RECORDS PROVIDED:

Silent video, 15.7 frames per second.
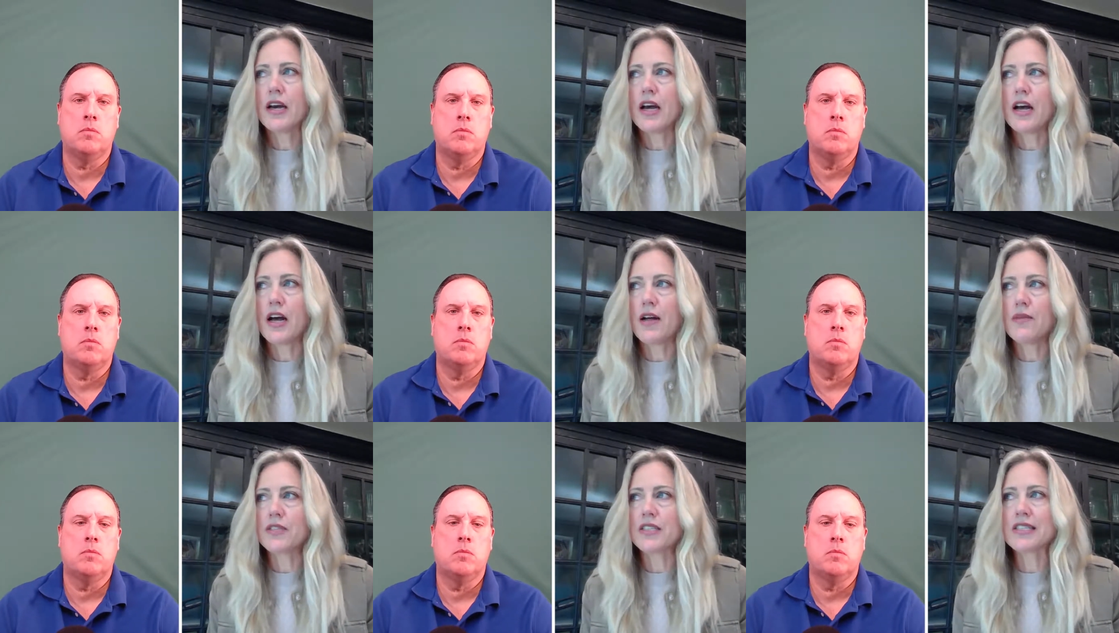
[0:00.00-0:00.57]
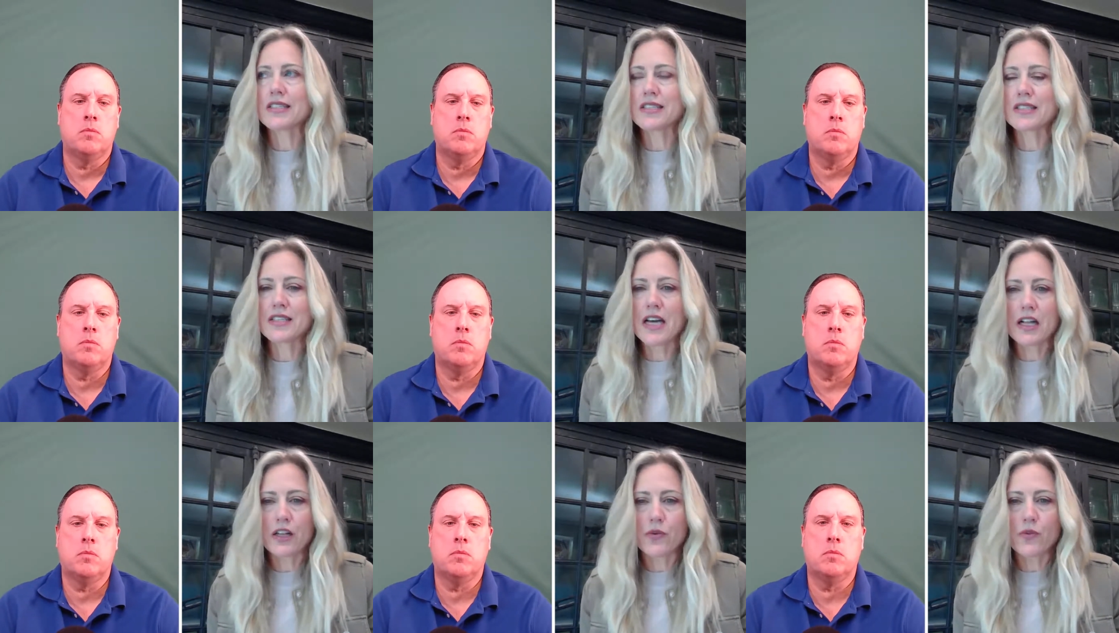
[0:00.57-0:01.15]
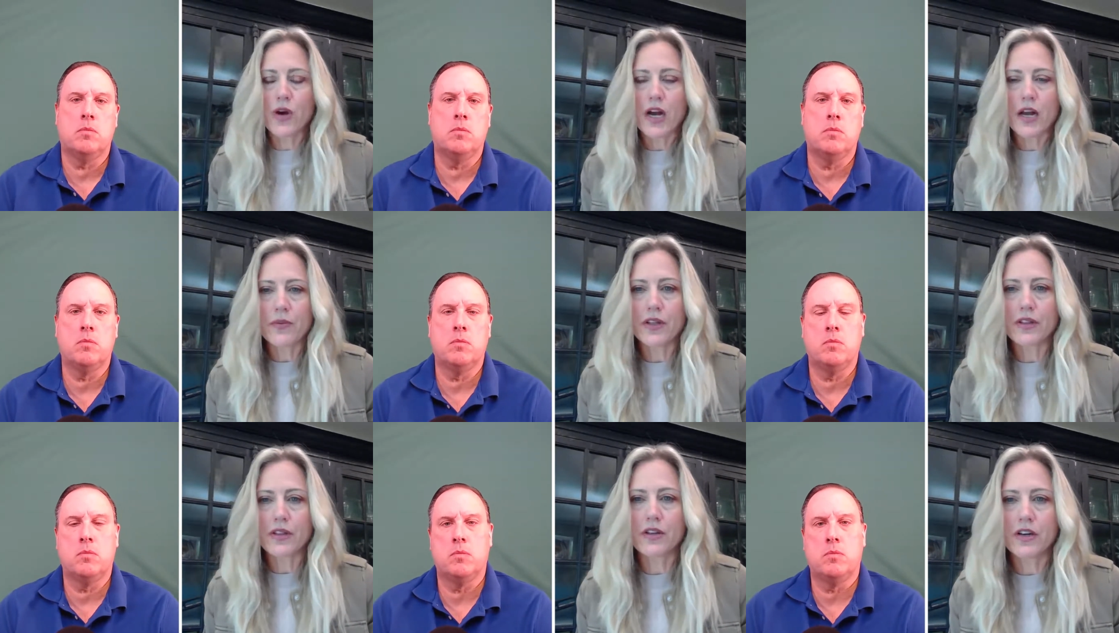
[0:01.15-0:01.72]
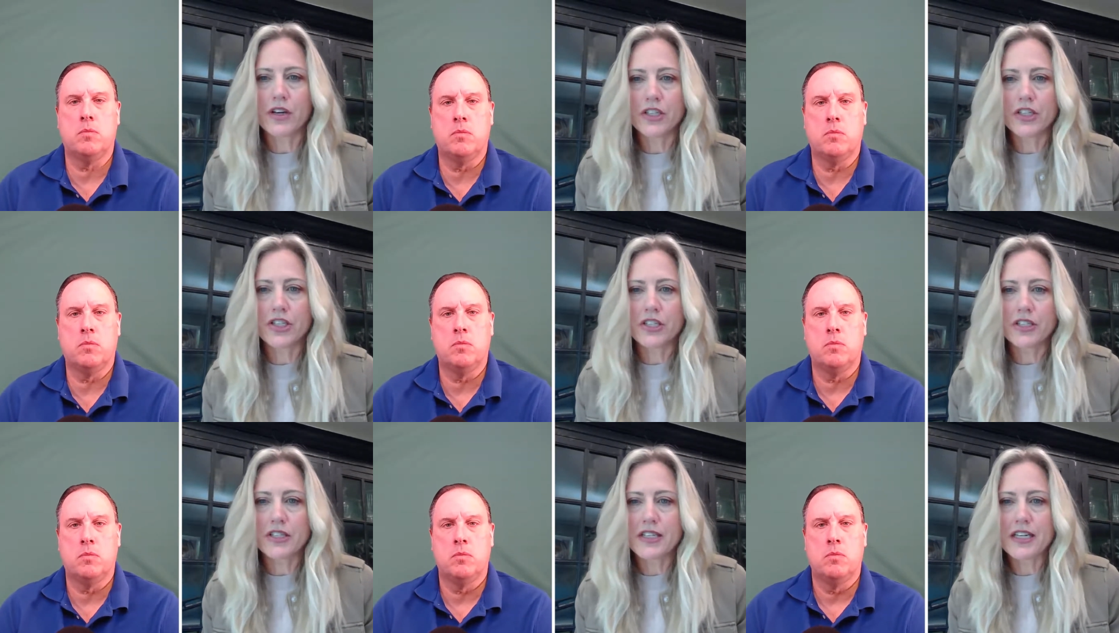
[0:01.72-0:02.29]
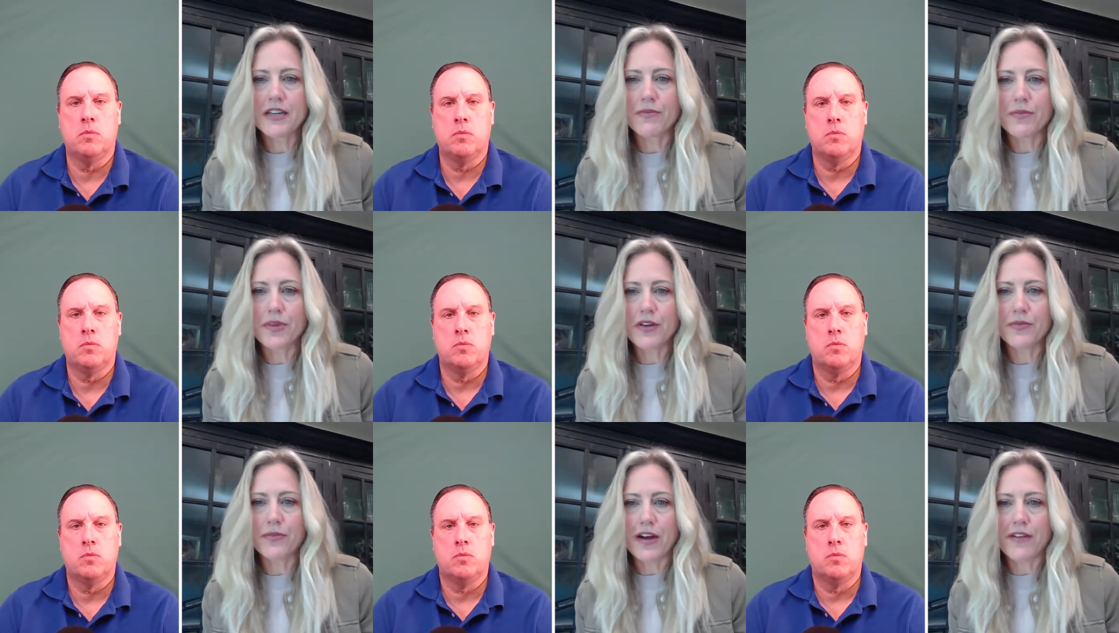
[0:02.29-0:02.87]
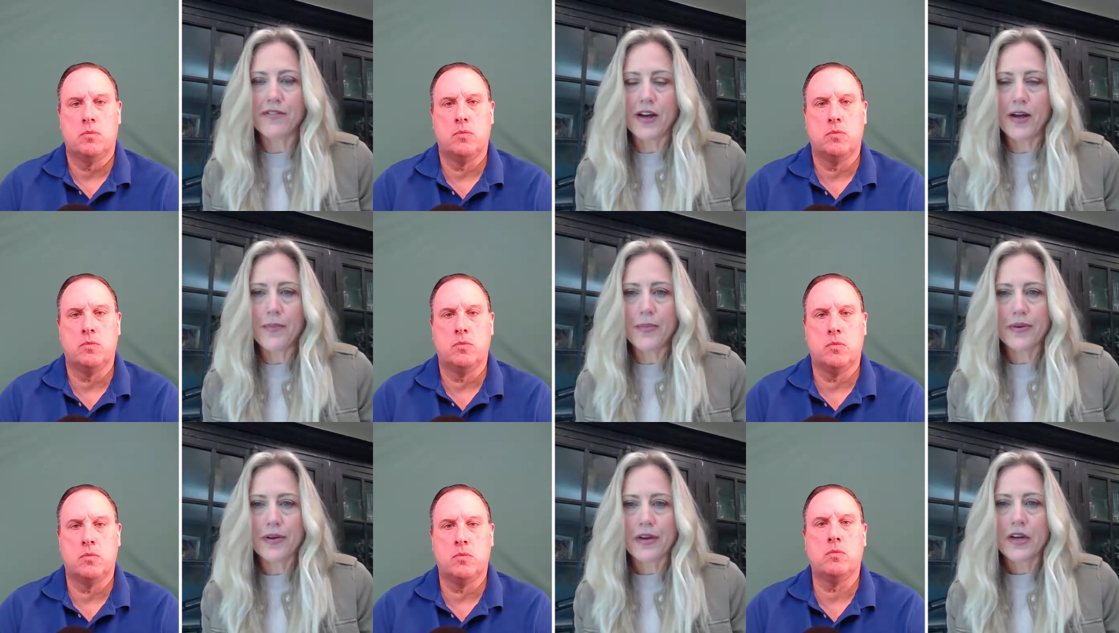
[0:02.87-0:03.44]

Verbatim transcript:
Speaker 1: Um, this is exactly why we launched D&B RevUp,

TASK PROMPT:
Leave the pictures out, and transcribe each of the records exactly.

EXPECTED OUTPUT:
Silent video, 15.7 frames per second.
[0:00.00-0:00.57]
[0:00.57-0:01.15]
[0:01.15-0:01.72]
[0:01.72-0:02.29]
[0:02.29-0:02.87]
[0:02.87-0:03.44]

Verbatim transcript:
Speaker 1: Um, this is exactly why we launched D&B RevUp,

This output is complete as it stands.